Let’s look at that old childhood saying: “If at first you don’t succeed, try, try, try again”. Legend has it Robert The Bruce came up with it as he hid from his enemies in a cave, feeling very despondent. He observed the spider’s determination as it tried to spin its web – climbing, falling, climbing again and again and it was that determination that inspired him and his fighters to continue their battle, and to win. The saying is one that many of us can recall as second nature. It’s been instilled in us since childhood.
On the face of it, it’s good. It helps a child to learn that she might need to work to get what they want; it encourages persistence and tenacity and helps the child gain in confidence as they develop a belief in their own individual capabilities.
Some individuals are tenacious and determined and such a saying probably worked sufficiently well for them as children for there to be no need to rethink them as adults. The messages they learned at that impressionable time have carried them through to successful adulthood.
But what when we carry such inner resolutions and don’t actually get to the stage of succeeding because life gets in the way or that saying never suited us? We may have outside influences that make it hard to stay on the stern, strict path to which we’ve committed ourselves?
What about those of us who did try again, and fail again and perhaps not “fail better” as one pithy saying goes but found our self-esteem and confidence took a bit more of a knock than we were prepared for?
Rather like the childhood sayings, New Year’s resolutions are ingrained. As soon as Christmas is over, broadcasters are jabbering about theirs on the radio or inviting people to phone in while friends tell you what they’re doing and ask what your resolutions are.

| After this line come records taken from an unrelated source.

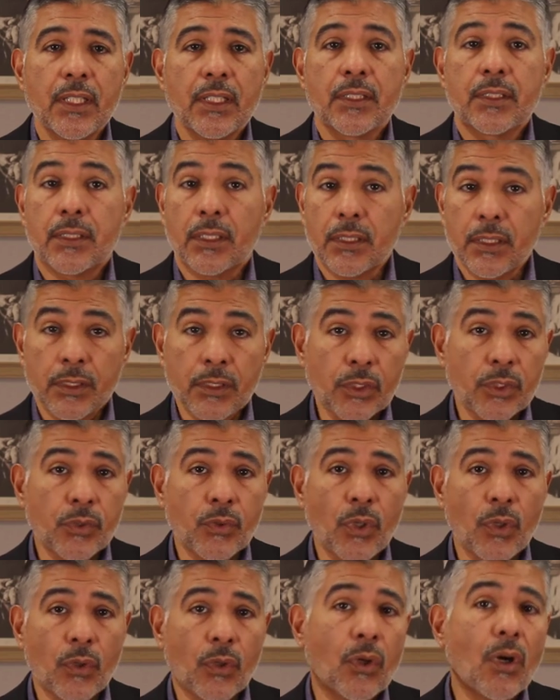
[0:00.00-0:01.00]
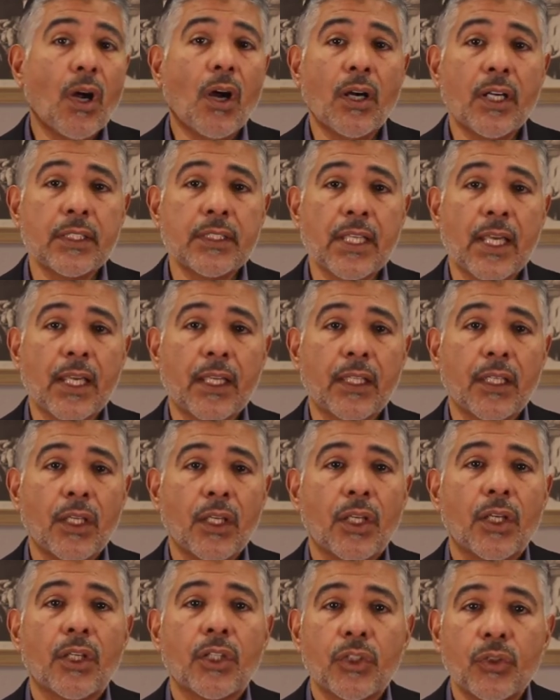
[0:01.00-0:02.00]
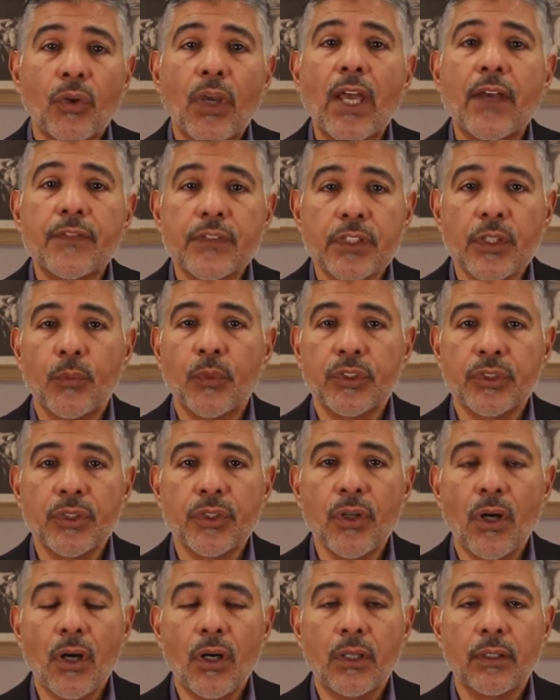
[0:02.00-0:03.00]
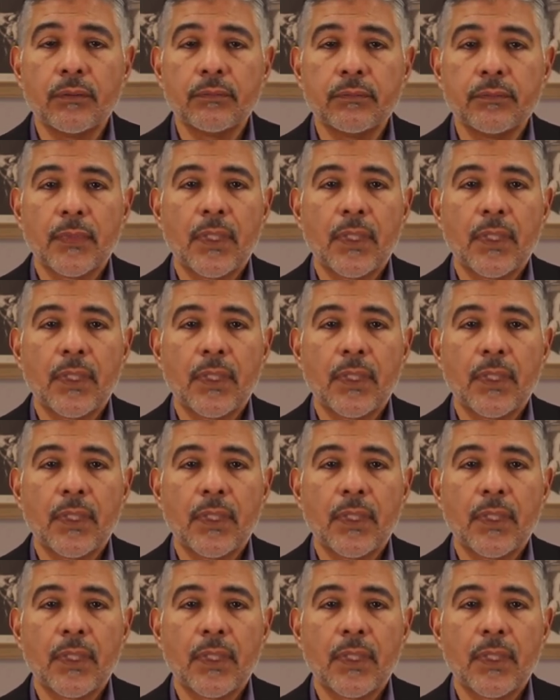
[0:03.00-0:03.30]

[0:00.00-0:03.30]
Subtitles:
such as a stroke or a heart attack, you have someone to call,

Even if we had no plans, it’s hard to admit that publicly so we may be forced into coming up with something to satisfy our friends.
The problem is, when we say something publicly, the act of saying it out loud means we are making a contract. We are pledging to do something and, if you remember from your childhood, a pledge is very important and considered unbreakable. When we make a resolution, we’re making a contract, even if it’s a promise only to our self. And, if we break it, we feel bad. “You promised,” you can hear your little self say with disappointment. “And you’ve broken it,” your punishing Super Ego points out triumphantly. “You’ve failed big time!”
I would argue that if, like many of us, your resolutions come and go without the satisfying end result you’d planned, it might be that the act of making a resolution, and then not achieving it, is worse than not making one in the first place.
So, if we want to go into the new year feeling peaceful and full of hope for the future, could it be time to give up being resolute in our resolutions. Could this be the time of year when, instead of looking forwards, we look back on the past 12 months in order to see how we can make the next 12 months be even better for us?
If we reflect carefully on what we have achieved and enjoyed over the past year and what we would like to do more of to enrich us emotionally over the next 12 months then, with luck, we stand a reasonable chance of having a happy and hopeful year ahead.
And if, at the same time next year, you’re tempted to go down the resolution road all over again, how about saying positively: “I’ve resolved to give up making resolutions for the New Year.”
That way happiness lies! Meanwhile, may you enjoy 2019.